• **Work required**: Could you repeat all of the entries exactly, leaving out any pictures?

• **Stored data entries**:
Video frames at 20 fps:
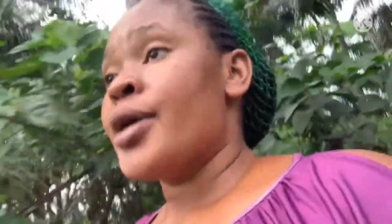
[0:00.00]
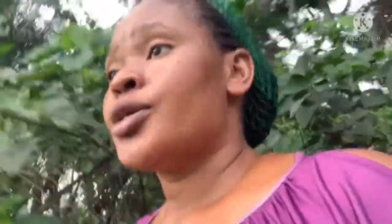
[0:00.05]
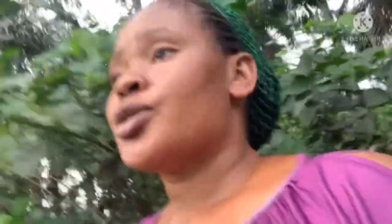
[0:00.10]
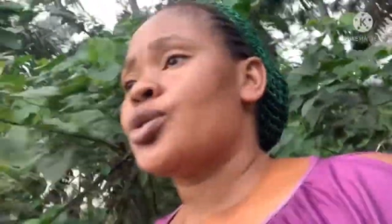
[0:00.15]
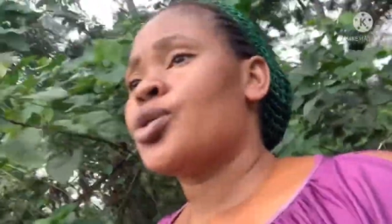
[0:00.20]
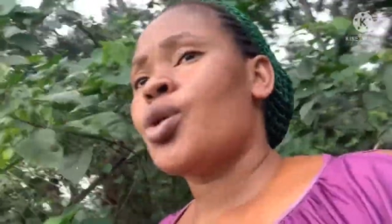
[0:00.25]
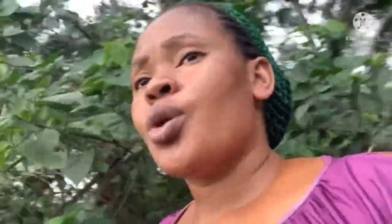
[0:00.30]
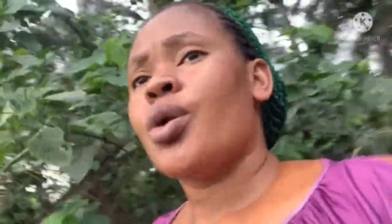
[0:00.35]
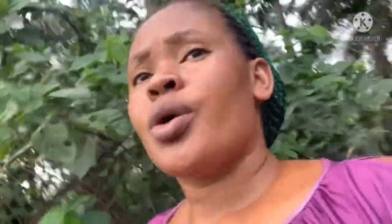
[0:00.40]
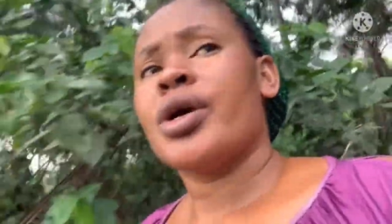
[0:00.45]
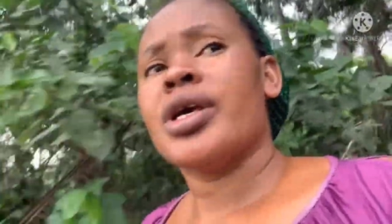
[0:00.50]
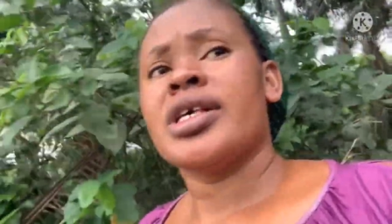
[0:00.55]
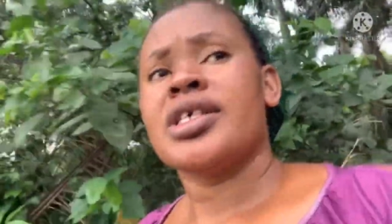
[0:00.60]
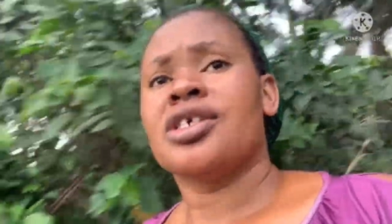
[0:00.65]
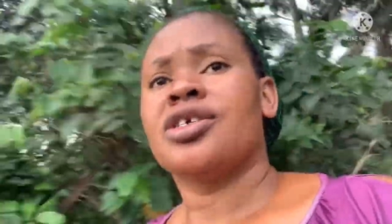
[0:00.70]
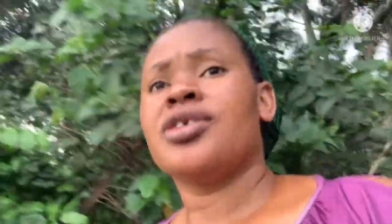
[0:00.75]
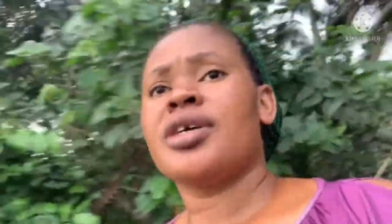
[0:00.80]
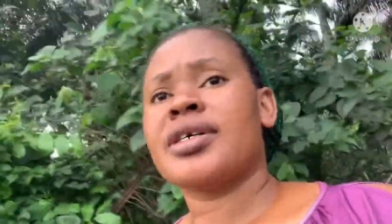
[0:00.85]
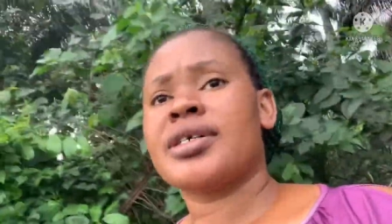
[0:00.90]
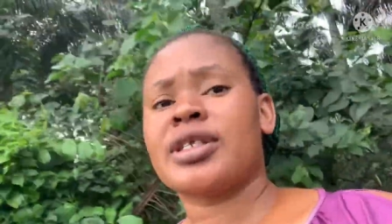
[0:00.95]
So
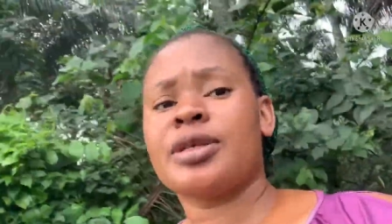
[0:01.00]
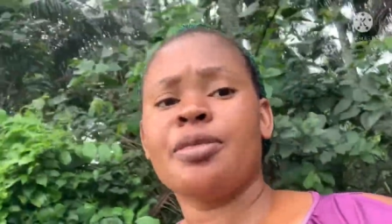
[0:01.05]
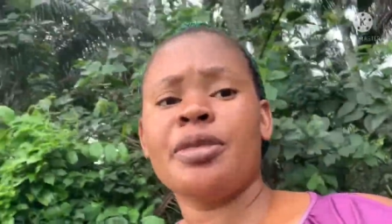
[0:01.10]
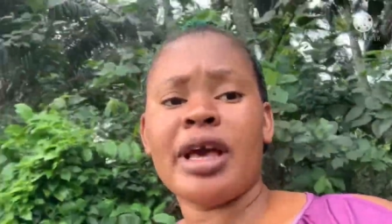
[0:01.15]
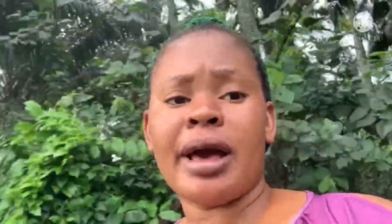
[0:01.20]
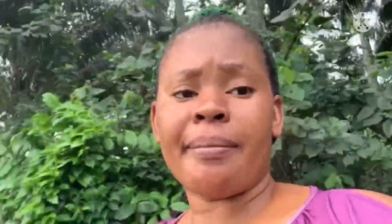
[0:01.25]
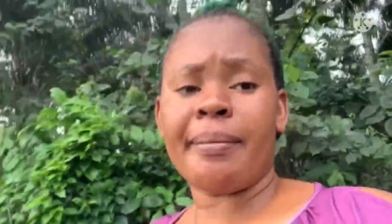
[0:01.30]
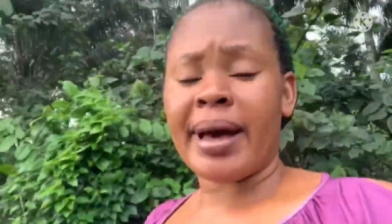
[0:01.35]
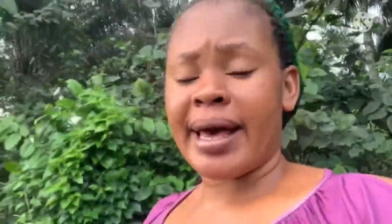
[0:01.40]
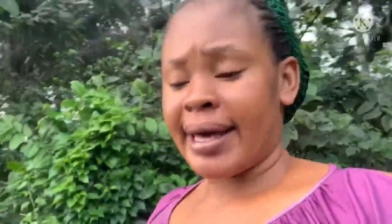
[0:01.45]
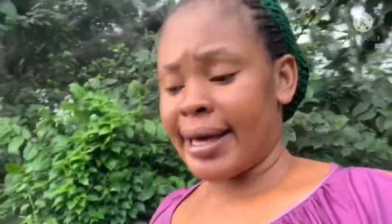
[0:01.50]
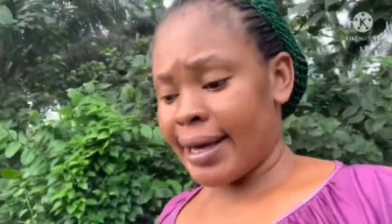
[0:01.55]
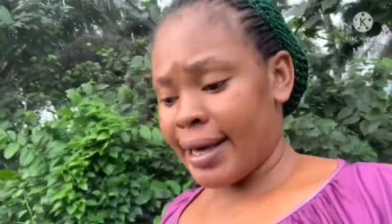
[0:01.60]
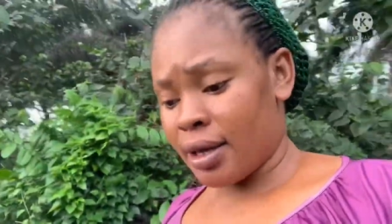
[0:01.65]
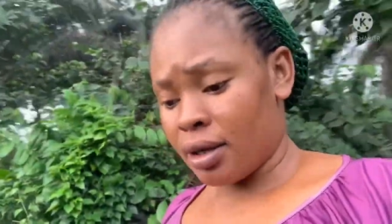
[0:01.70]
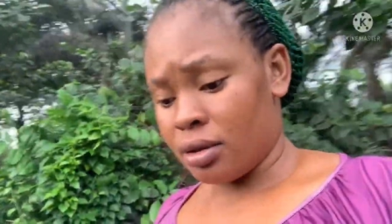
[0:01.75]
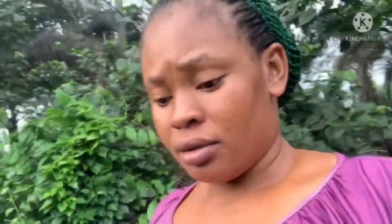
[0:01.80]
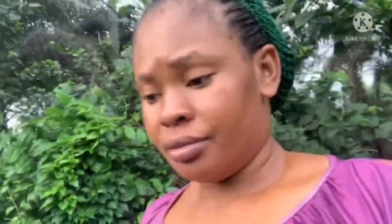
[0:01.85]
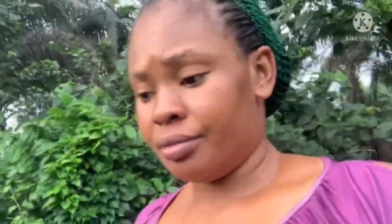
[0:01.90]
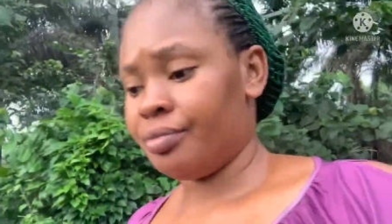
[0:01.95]
it's just me and my
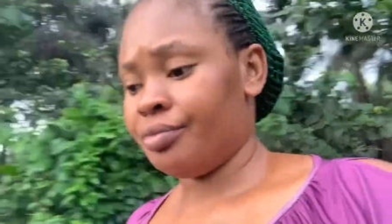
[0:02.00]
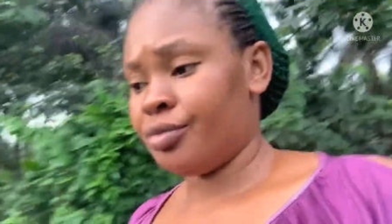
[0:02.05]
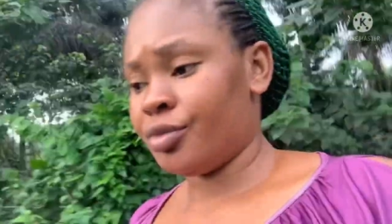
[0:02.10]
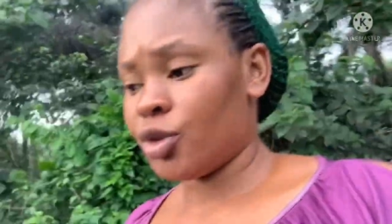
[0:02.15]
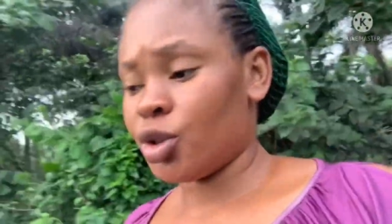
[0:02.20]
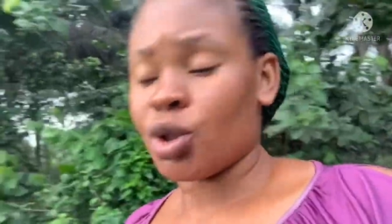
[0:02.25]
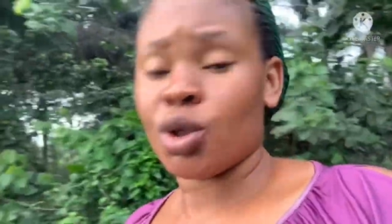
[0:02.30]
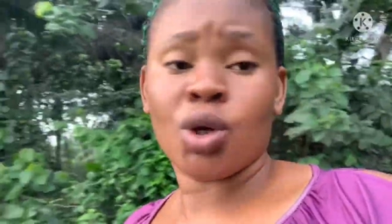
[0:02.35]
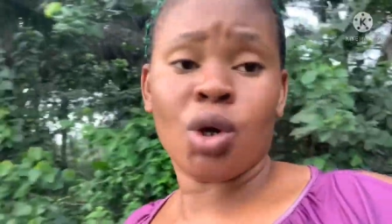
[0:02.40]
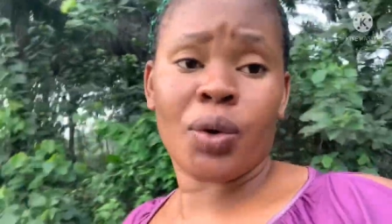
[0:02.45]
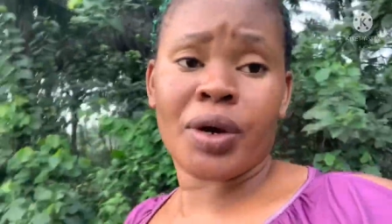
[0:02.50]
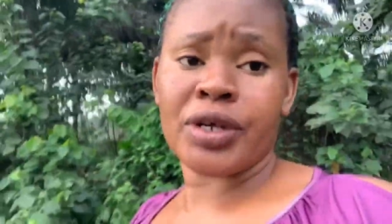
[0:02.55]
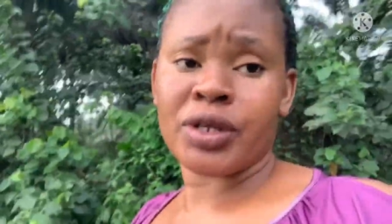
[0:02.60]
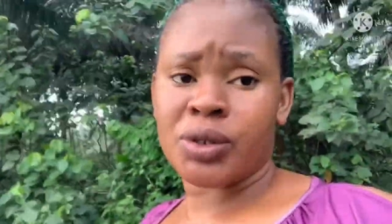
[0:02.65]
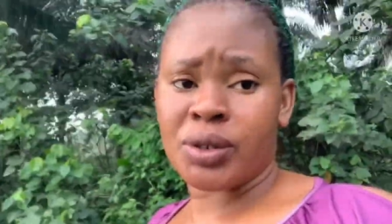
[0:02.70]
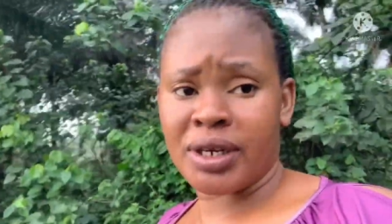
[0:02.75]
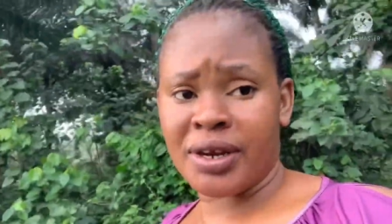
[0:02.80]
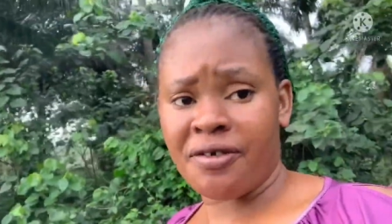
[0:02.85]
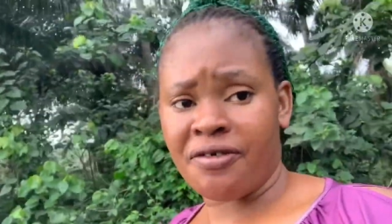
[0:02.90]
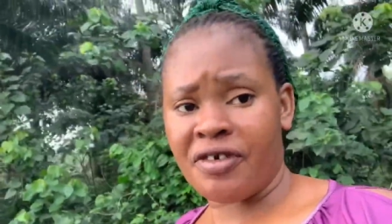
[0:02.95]
girl going
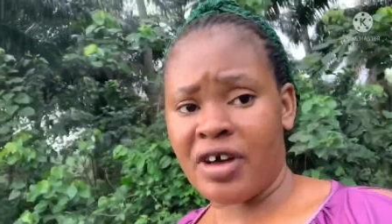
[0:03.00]
to the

• **Final answer**:
Video frames at 20 fps:
[0:00.00]
[0:00.05]
[0:00.10]
[0:00.15]
[0:00.20]
[0:00.25]
[0:00.30]
[0:00.35]
[0:00.40]
[0:00.45]
[0:00.50]
[0:00.55]
[0:00.60]
[0:00.65]
[0:00.70]
[0:00.75]
[0:00.80]
[0:00.85]
[0:00.90]
[0:00.95]
So
[0:01.00]
[0:01.05]
[0:01.10]
[0:01.15]
[0:01.20]
[0:01.25]
[0:01.30]
[0:01.35]
[0:01.40]
[0:01.45]
[0:01.50]
[0:01.55]
[0:01.60]
[0:01.65]
[0:01.70]
[0:01.75]
[0:01.80]
[0:01.85]
[0:01.90]
[0:01.95]
it's just me and my
[0:02.00]
[0:02.05]
[0:02.10]
[0:02.15]
[0:02.20]
[0:02.25]
[0:02.30]
[0:02.35]
[0:02.40]
[0:02.45]
[0:02.50]
[0:02.55]
[0:02.60]
[0:02.65]
[0:02.70]
[0:02.75]
[0:02.80]
[0:02.85]
[0:02.90]
[0:02.95]
girl going
[0:03.00]
to the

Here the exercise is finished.